It is three years since the car industry first felt the effects of the credit crunch and the recession.
Now, helped by a resurgent fleet sector, it is showing signs of regaining strength but some of the organisations that depend on it are still picking up casualties.
At the end of last year, two short-term rental companies (TLS and Leaseway) went into administration and, according to Roger Hancock, managing director of Thrifty Car & Van Rental, although the situation has improved, some companies could still be vulnerable.
“The fleet funding landscape has changed almost completely,” he says. “It is now too risk averse, and some smaller, very well run companies have folded.
“The funding environment has become more expensive and both of those issues combined with fluctuations in residual values have made funders more nervous.”
There had been a collapse in residual values in the second half of 2008 at the start of the recession, although most of the lost ground was recovered in 2009.
Among the hardest hit had been 4x4s, but two consecutive harsh winters have restored some demand.
However, in non-wintry conditions, 4x4s and other large vehicles remain vulnerable to the effects of rising fuel prices.
It makes life more difficult for any organisation that takes the residual value risk on its vehicles, but Hancock says Thrifty’s policy has worked in its favour financially as well as allowed the company to respond better to customer demand.
Thrifty has continued expanding its network, moving from 58 franchise sites in April 2006 to 85 owned businesses in 2011, five of which (Derby, Doncaster, Feltham, Maidstone and Shrewsbury) are new this year.
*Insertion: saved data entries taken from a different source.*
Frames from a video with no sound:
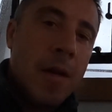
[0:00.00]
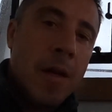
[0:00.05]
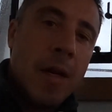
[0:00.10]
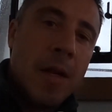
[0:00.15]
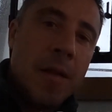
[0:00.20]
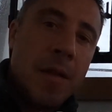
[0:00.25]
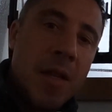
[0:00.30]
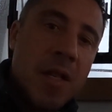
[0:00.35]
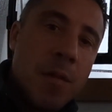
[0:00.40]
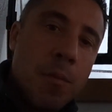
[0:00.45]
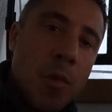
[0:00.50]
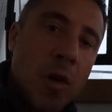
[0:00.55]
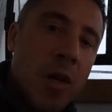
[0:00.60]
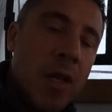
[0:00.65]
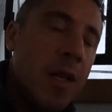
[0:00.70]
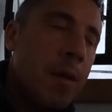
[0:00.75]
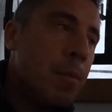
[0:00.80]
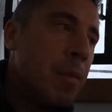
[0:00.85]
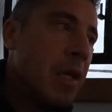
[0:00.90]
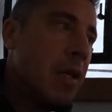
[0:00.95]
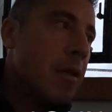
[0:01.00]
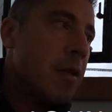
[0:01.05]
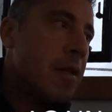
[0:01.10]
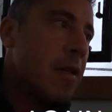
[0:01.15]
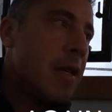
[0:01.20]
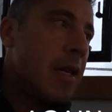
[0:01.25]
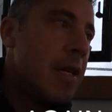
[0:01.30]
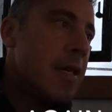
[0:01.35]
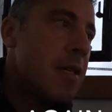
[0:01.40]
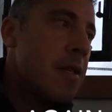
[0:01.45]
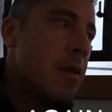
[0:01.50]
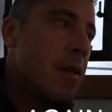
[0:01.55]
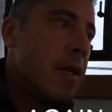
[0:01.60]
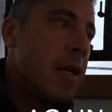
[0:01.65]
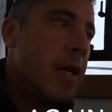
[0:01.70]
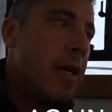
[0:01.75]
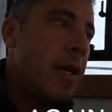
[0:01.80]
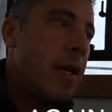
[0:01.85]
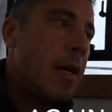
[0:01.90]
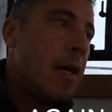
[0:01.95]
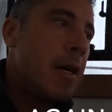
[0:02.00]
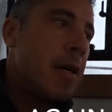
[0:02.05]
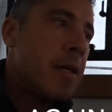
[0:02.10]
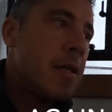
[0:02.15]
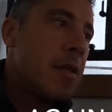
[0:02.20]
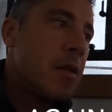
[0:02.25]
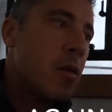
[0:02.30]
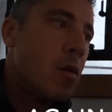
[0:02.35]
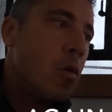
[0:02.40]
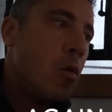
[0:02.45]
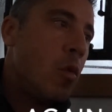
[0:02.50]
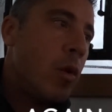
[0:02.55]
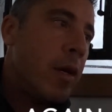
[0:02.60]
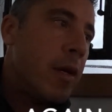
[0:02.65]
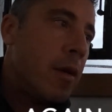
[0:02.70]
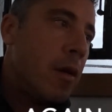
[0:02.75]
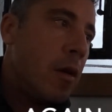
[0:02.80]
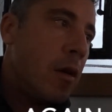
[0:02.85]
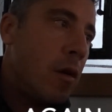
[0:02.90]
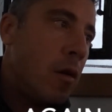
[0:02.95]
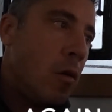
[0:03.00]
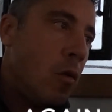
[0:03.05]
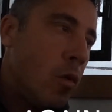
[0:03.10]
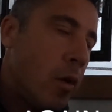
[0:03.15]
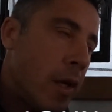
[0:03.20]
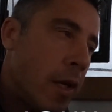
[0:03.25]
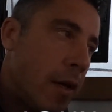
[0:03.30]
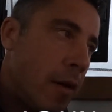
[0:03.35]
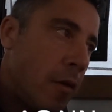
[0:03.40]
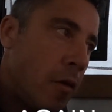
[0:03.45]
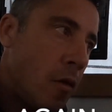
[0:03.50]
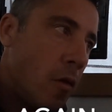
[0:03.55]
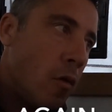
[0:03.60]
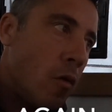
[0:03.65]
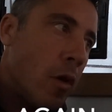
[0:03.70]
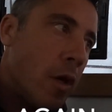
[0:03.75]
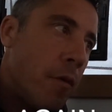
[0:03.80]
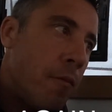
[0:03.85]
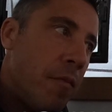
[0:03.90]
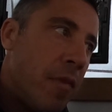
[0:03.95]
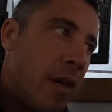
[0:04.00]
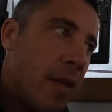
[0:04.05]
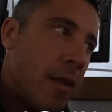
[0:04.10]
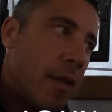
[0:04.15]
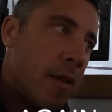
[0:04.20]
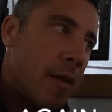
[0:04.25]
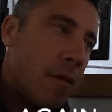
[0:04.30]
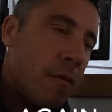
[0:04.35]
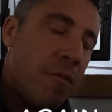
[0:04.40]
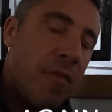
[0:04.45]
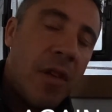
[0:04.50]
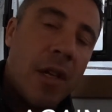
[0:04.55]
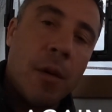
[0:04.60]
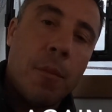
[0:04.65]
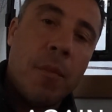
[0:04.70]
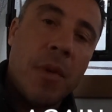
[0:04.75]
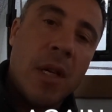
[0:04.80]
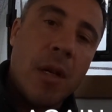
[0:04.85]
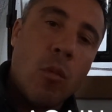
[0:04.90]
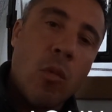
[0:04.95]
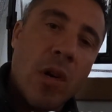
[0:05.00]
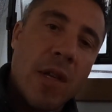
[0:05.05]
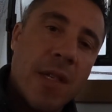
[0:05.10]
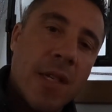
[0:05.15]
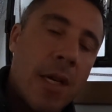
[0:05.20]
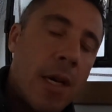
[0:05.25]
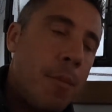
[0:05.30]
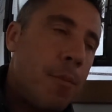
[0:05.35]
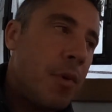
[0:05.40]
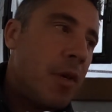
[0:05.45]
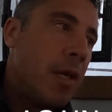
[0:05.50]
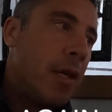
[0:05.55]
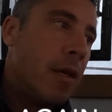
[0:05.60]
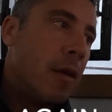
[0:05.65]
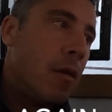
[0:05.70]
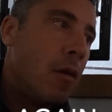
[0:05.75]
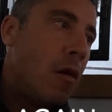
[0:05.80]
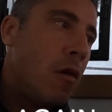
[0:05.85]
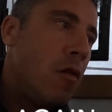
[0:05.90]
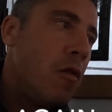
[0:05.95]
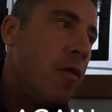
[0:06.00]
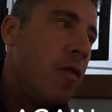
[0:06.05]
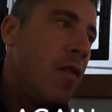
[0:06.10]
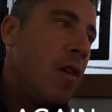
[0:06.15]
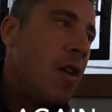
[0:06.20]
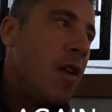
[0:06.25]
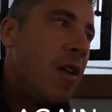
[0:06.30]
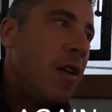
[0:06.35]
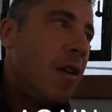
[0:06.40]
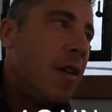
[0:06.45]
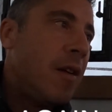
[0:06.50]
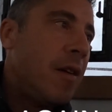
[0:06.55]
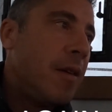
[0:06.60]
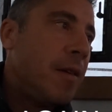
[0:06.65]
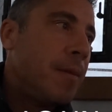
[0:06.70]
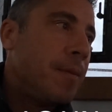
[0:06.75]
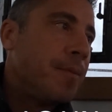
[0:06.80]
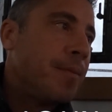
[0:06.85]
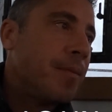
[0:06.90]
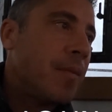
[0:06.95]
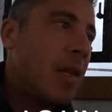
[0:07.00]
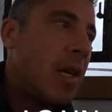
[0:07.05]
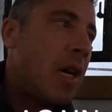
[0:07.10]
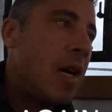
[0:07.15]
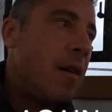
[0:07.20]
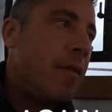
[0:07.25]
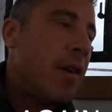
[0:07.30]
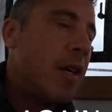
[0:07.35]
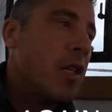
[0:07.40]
and this morning because yesterday I saw when uh, looking at the grid that something big was happening north um, I've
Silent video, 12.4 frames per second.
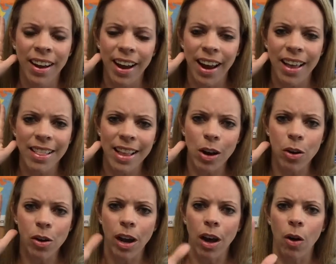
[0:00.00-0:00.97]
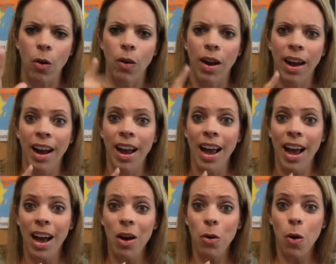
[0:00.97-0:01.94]
And they'll go,
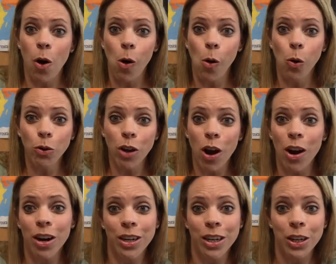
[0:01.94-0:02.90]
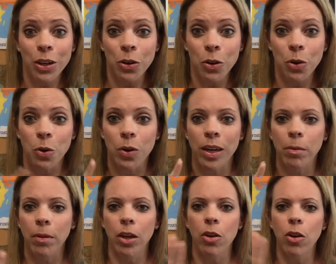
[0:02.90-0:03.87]
how old are you? And I'm
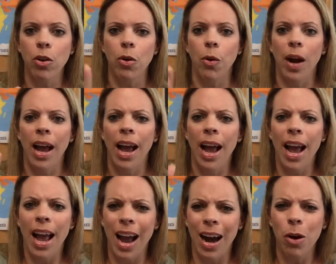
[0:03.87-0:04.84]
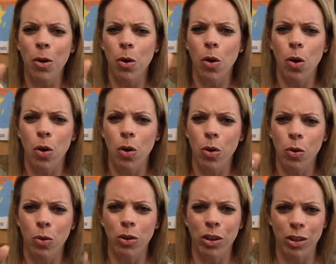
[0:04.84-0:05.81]
like, no, how
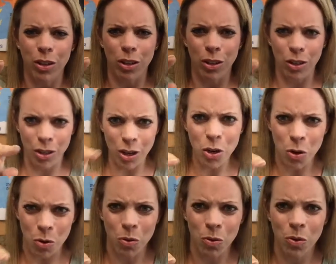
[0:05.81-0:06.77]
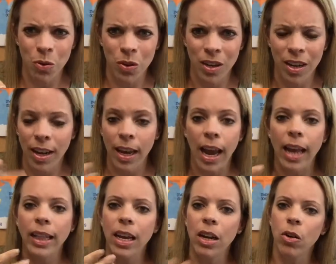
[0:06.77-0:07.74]
old are you?
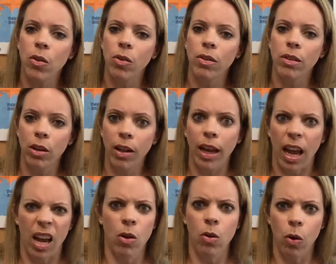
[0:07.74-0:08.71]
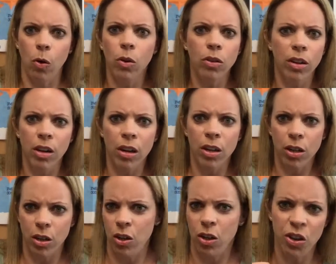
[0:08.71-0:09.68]
And they're like, how old are
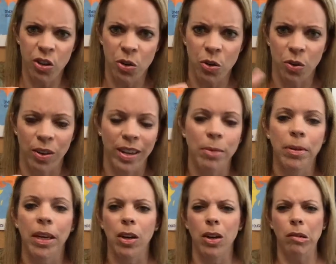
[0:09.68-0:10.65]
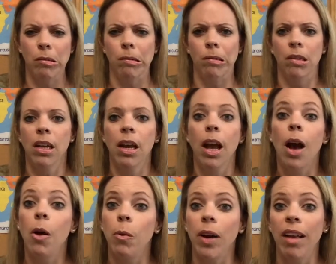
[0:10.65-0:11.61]
you? I'm like, oh,
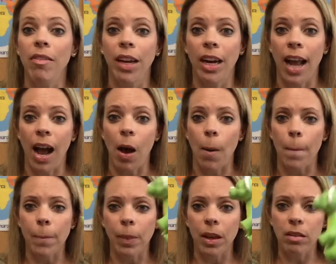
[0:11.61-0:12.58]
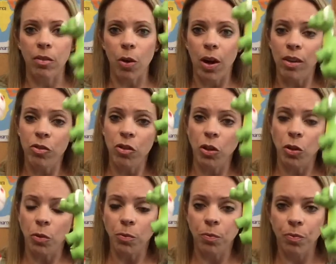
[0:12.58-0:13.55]
what I figured out is if you have
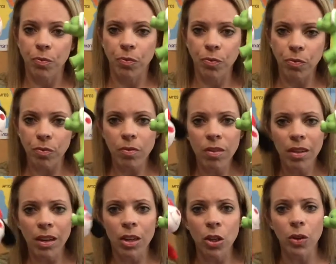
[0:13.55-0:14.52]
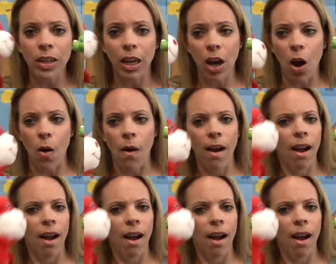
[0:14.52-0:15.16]
2, you can go,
Car manufacturers have made known their intention to reduce their participation in ‘short-cycle fleet business’ for many years, but more recently these aspirations seem to have held true as oversupply by car manufacturers diminished.
“There has been less short-term buy-back product available in the market place,” says Hancock.
“But 90% of our fleet is on risk in any case so we’ve had no issue with procuring our fleet at all as we take the residual value risk.
“The used market has been firm for the past couple of years, and the fact that fewer new cars are available with longer lead times is helping us.
"There is pent-up demand and our cars are attractive to dealers when they are de-fleeted. Taking the residual value risk on the vast majority of our fleet has worked in our favour, although there are many other advantages.”
The average age of Thrifty vehicles is four months which gives it one of the youngest fleets in the country.
“The reason we chose our procurement method is that it gives us complete flexibility,” he says.
“We can remarket cars and vans when we have scope within the fleet to do so rather than at the end of its term with us.
"With some of the delays in delivery of new cars we know we can de-fleet vehicles with customers waiting for them.”